HOW TO COMPLETE THIS TASK
Could you return each entry below exactly as written, minus any pictures?

── DATA UNDER STUDY

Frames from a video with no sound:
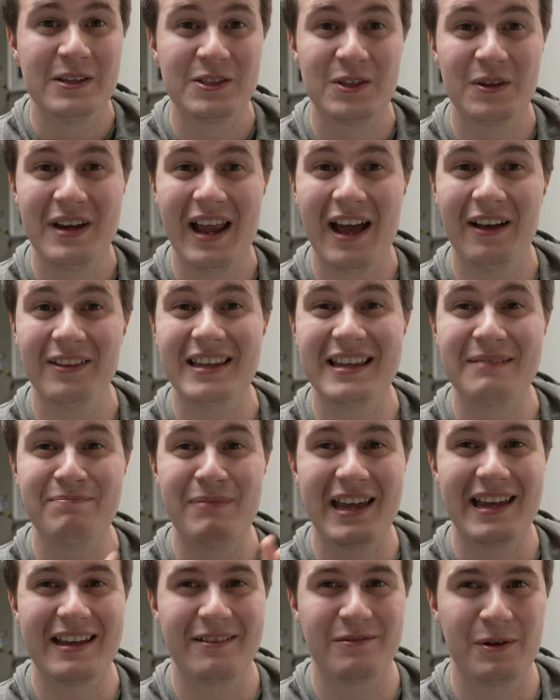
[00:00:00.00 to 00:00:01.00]
So now the
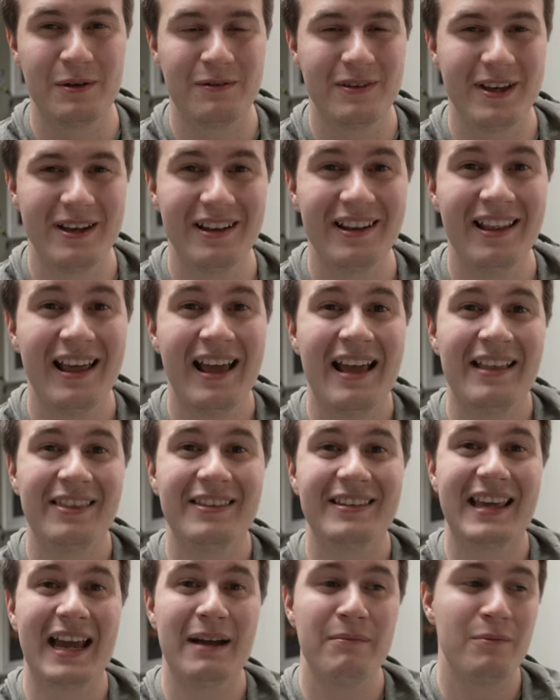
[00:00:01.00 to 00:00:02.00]
big reveal,
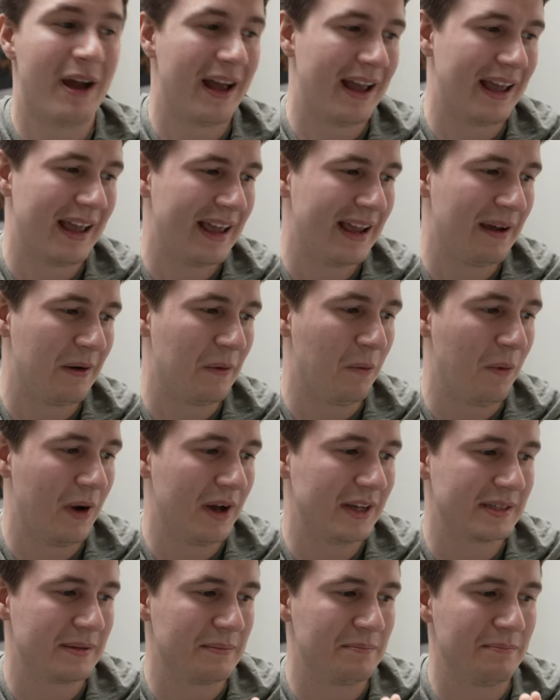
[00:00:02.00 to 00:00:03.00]
Camera A
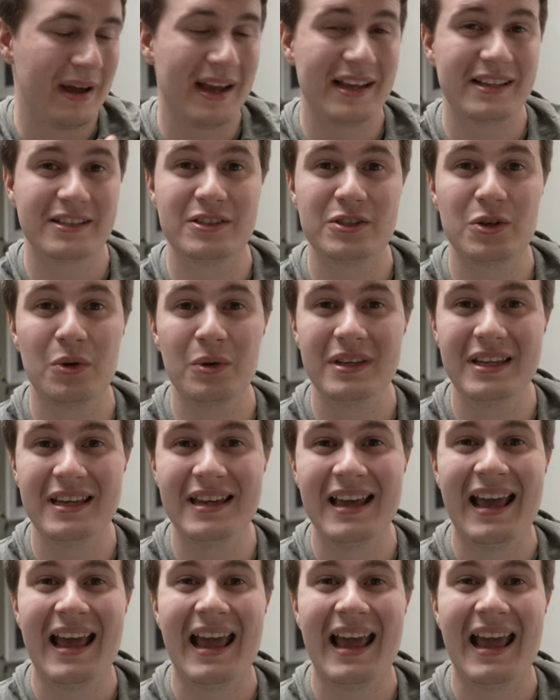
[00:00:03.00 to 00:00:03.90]
was my Sony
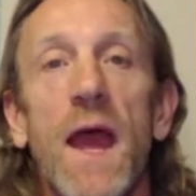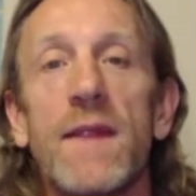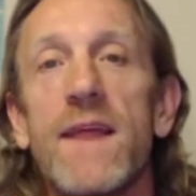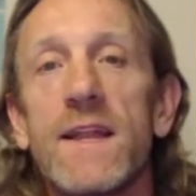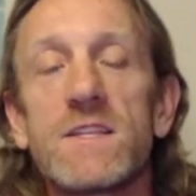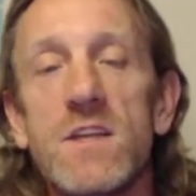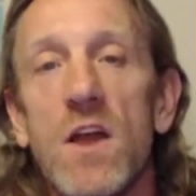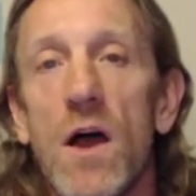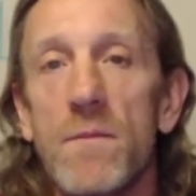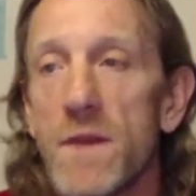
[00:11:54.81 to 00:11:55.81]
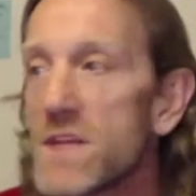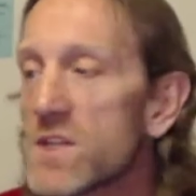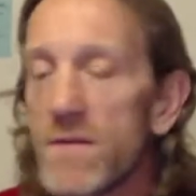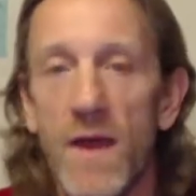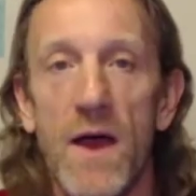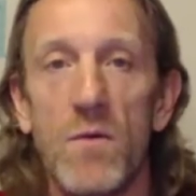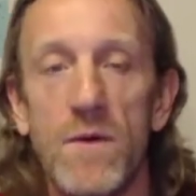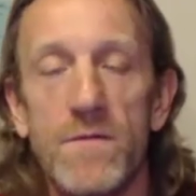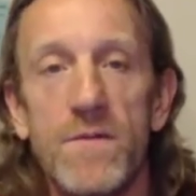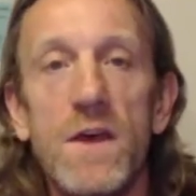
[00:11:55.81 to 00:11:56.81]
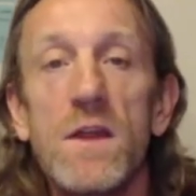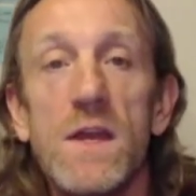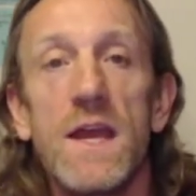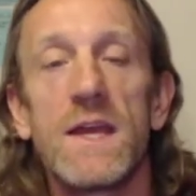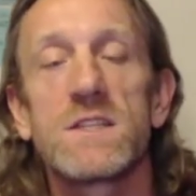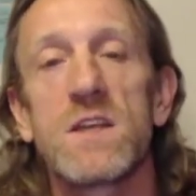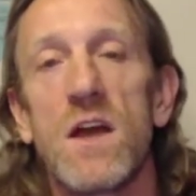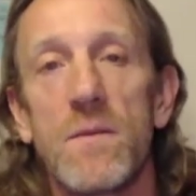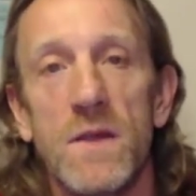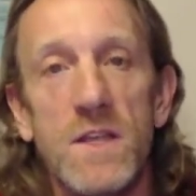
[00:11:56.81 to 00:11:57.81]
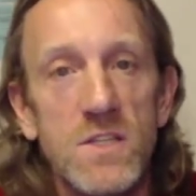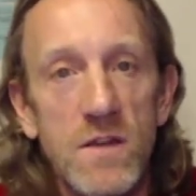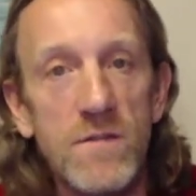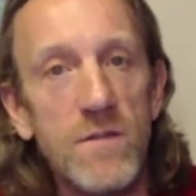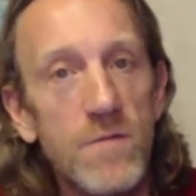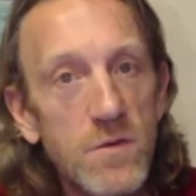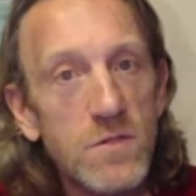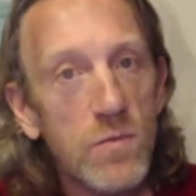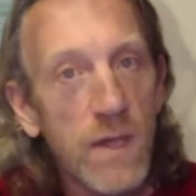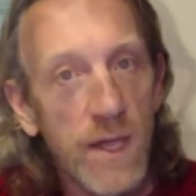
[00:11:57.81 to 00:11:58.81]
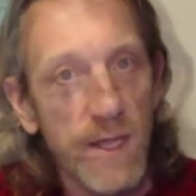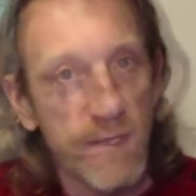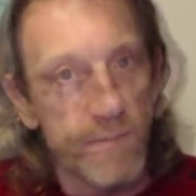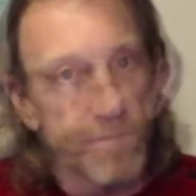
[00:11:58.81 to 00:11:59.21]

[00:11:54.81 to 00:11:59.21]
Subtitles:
And that is a combination of how we feel. It's a combination of the foods we eat.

────

OUTPUT FOR THIS TASK
Frames from a video with no sound:
[00:00:00.00 to 00:00:01.00]
So now the
[00:00:01.00 to 00:00:02.00]
big reveal,
[00:00:02.00 to 00:00:03.00]
Camera A
[00:00:03.00 to 00:00:03.90]
was my Sony
[00:11:54.81 to 00:11:55.81]
[00:11:55.81 to 00:11:56.81]
[00:11:56.81 to 00:11:57.81]
[00:11:57.81 to 00:11:58.81]
[00:11:58.81 to 00:11:59.21]

[00:11:54.81 to 00:11:59.21]
Subtitles:
And that is a combination of how we feel. It's a combination of the foods we eat.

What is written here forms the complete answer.